“Racial capitalism” is a concept that has become central to contemporary radical movements, from Black Lives Matter to the prison abolition movement to movements against state violence and for climate justice. The concept was first developed by Cedric Robinson in his monumental Black Marxism: The Making of the Black Radical Tradition, where he argues that “the development, organization, and expansion of capitalist society pursued essentially racial directions.” For Robinson, capitalism and racism evolved together and thus must be understood as inseparable from each other. Why, even at its origins, was capitalism racialized? And how, in racial capitalism, are we to understand race, class, identity, and exploitation?
In this course, we will take seriously the challenge of thinking through Robinson’s concept of racial capitalism in all of its complexity. The class will be centered in a close reading of Black Marxism, alongside selections from thinkers in the Black Radical Tradition, including Oliver Cox, W. E. B. Du Bois, Frantz Fanon, C. L. R. James, and Richard Wright.

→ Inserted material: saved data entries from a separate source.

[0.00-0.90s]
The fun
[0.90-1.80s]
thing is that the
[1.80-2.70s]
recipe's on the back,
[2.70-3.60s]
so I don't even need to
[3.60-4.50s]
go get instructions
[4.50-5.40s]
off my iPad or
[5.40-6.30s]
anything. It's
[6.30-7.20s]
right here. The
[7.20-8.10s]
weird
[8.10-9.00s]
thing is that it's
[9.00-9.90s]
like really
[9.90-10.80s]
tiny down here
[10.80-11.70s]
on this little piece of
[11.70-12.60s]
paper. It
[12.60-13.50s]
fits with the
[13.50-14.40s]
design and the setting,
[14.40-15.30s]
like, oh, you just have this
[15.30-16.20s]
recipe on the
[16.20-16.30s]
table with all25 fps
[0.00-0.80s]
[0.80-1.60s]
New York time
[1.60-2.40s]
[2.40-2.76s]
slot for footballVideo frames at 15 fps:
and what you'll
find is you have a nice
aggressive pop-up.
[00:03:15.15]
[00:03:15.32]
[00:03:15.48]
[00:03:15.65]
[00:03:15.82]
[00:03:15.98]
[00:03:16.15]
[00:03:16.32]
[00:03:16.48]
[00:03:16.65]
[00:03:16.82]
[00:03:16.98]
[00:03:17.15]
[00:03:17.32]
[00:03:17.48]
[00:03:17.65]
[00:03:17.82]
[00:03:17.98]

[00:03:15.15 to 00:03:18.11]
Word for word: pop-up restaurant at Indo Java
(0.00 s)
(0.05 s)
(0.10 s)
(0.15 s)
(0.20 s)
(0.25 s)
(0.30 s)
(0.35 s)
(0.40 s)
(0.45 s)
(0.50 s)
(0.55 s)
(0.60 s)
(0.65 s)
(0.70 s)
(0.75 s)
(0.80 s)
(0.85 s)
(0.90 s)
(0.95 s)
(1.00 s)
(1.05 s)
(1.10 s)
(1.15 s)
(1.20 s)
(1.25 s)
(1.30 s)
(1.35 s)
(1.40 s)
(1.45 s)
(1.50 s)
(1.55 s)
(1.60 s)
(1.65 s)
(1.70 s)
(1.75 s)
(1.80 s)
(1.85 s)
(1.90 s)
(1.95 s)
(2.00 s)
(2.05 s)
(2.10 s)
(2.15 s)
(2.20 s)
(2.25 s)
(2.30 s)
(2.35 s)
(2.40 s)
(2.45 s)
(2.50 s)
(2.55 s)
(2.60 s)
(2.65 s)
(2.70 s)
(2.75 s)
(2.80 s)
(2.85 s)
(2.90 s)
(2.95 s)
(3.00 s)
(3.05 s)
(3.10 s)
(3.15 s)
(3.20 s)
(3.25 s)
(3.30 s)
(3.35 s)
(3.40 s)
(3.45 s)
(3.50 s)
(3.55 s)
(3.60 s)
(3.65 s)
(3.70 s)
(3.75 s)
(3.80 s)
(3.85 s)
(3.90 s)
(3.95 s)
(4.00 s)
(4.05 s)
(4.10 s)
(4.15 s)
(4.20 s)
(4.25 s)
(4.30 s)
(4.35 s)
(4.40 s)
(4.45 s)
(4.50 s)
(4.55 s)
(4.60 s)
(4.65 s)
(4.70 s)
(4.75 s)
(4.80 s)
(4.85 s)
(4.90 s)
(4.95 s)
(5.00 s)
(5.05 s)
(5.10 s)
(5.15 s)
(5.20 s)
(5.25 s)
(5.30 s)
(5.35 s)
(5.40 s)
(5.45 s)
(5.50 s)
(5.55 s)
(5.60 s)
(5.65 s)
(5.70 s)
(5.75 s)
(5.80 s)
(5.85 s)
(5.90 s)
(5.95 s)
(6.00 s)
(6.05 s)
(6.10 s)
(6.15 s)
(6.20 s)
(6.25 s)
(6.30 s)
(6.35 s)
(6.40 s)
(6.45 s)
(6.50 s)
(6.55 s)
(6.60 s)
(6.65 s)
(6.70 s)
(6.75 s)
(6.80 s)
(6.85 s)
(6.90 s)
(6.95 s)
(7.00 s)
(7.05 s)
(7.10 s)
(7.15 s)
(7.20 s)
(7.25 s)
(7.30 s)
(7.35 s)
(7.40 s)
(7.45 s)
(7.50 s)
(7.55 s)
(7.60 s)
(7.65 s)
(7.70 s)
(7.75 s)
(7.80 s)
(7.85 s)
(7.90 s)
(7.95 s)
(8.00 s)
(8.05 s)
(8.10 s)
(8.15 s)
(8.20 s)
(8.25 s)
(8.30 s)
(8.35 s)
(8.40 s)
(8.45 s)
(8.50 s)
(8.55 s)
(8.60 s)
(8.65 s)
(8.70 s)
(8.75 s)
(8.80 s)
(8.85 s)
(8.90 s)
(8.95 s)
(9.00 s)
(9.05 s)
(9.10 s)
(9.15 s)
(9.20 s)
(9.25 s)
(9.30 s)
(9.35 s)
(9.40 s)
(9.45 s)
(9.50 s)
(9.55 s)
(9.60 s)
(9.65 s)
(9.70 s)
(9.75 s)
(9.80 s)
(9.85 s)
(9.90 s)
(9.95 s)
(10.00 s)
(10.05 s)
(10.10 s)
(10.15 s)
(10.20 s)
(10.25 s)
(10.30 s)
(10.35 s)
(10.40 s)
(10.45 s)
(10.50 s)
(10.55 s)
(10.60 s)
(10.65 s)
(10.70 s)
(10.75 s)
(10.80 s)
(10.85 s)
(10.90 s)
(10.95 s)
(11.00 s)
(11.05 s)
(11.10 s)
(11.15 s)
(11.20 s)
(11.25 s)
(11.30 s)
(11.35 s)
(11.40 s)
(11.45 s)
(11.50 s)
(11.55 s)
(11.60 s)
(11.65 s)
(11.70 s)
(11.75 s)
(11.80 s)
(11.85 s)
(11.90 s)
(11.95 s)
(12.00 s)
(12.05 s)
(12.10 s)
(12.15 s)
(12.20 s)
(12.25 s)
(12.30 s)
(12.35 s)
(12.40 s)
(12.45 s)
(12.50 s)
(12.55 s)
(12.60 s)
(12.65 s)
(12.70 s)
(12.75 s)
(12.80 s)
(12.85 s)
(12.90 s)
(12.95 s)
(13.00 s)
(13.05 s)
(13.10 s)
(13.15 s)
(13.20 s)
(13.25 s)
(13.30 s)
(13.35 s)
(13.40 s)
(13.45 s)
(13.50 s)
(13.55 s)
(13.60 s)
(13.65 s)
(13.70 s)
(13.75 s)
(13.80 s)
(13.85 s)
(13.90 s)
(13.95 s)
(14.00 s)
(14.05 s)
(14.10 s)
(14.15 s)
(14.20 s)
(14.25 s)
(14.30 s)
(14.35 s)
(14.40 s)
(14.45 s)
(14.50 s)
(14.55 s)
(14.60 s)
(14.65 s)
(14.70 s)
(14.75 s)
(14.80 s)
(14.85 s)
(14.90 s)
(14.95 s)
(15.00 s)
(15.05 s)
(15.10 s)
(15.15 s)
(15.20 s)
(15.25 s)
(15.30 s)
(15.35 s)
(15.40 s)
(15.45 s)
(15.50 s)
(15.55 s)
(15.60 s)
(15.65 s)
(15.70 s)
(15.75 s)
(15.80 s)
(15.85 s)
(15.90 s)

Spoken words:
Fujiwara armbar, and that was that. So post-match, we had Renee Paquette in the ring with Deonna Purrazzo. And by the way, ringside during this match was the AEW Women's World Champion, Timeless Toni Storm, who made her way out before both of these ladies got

Students will also examine contemporary scholars and activists who have carried forward the analysis of racial capitalism (including challenging and supplementing Robinson’s general failure to consider the intersections of gender and sexuality with race and class), including Angela Davis, Ruth Wilson Gilmore, Joy James, Walter Johnson, Robin Kelley, Fred Moten, Noel Ignatiev, Donna Murch, and Robyn Spencer, as well as the collection Futures of Black Radicalism.
We will conclude by looking at recent debates regarding the relationship between Marxism and intersectionality. How do the histories of global capitalism and global racism intersect? How do anti-capitalist and anti-racist theory and practice align (or fail to align)? What is the relationship between intersectionalist feminism and theorizations of racial capitalism? Does capitalism need racism—or, as Nancy Fraser’s asked in a recent essay, “Is Capitalism Necessarily Racist?”—and does racism need capitalism? How does studying racial capitalism help us better understand race, capital, and the contemporary world?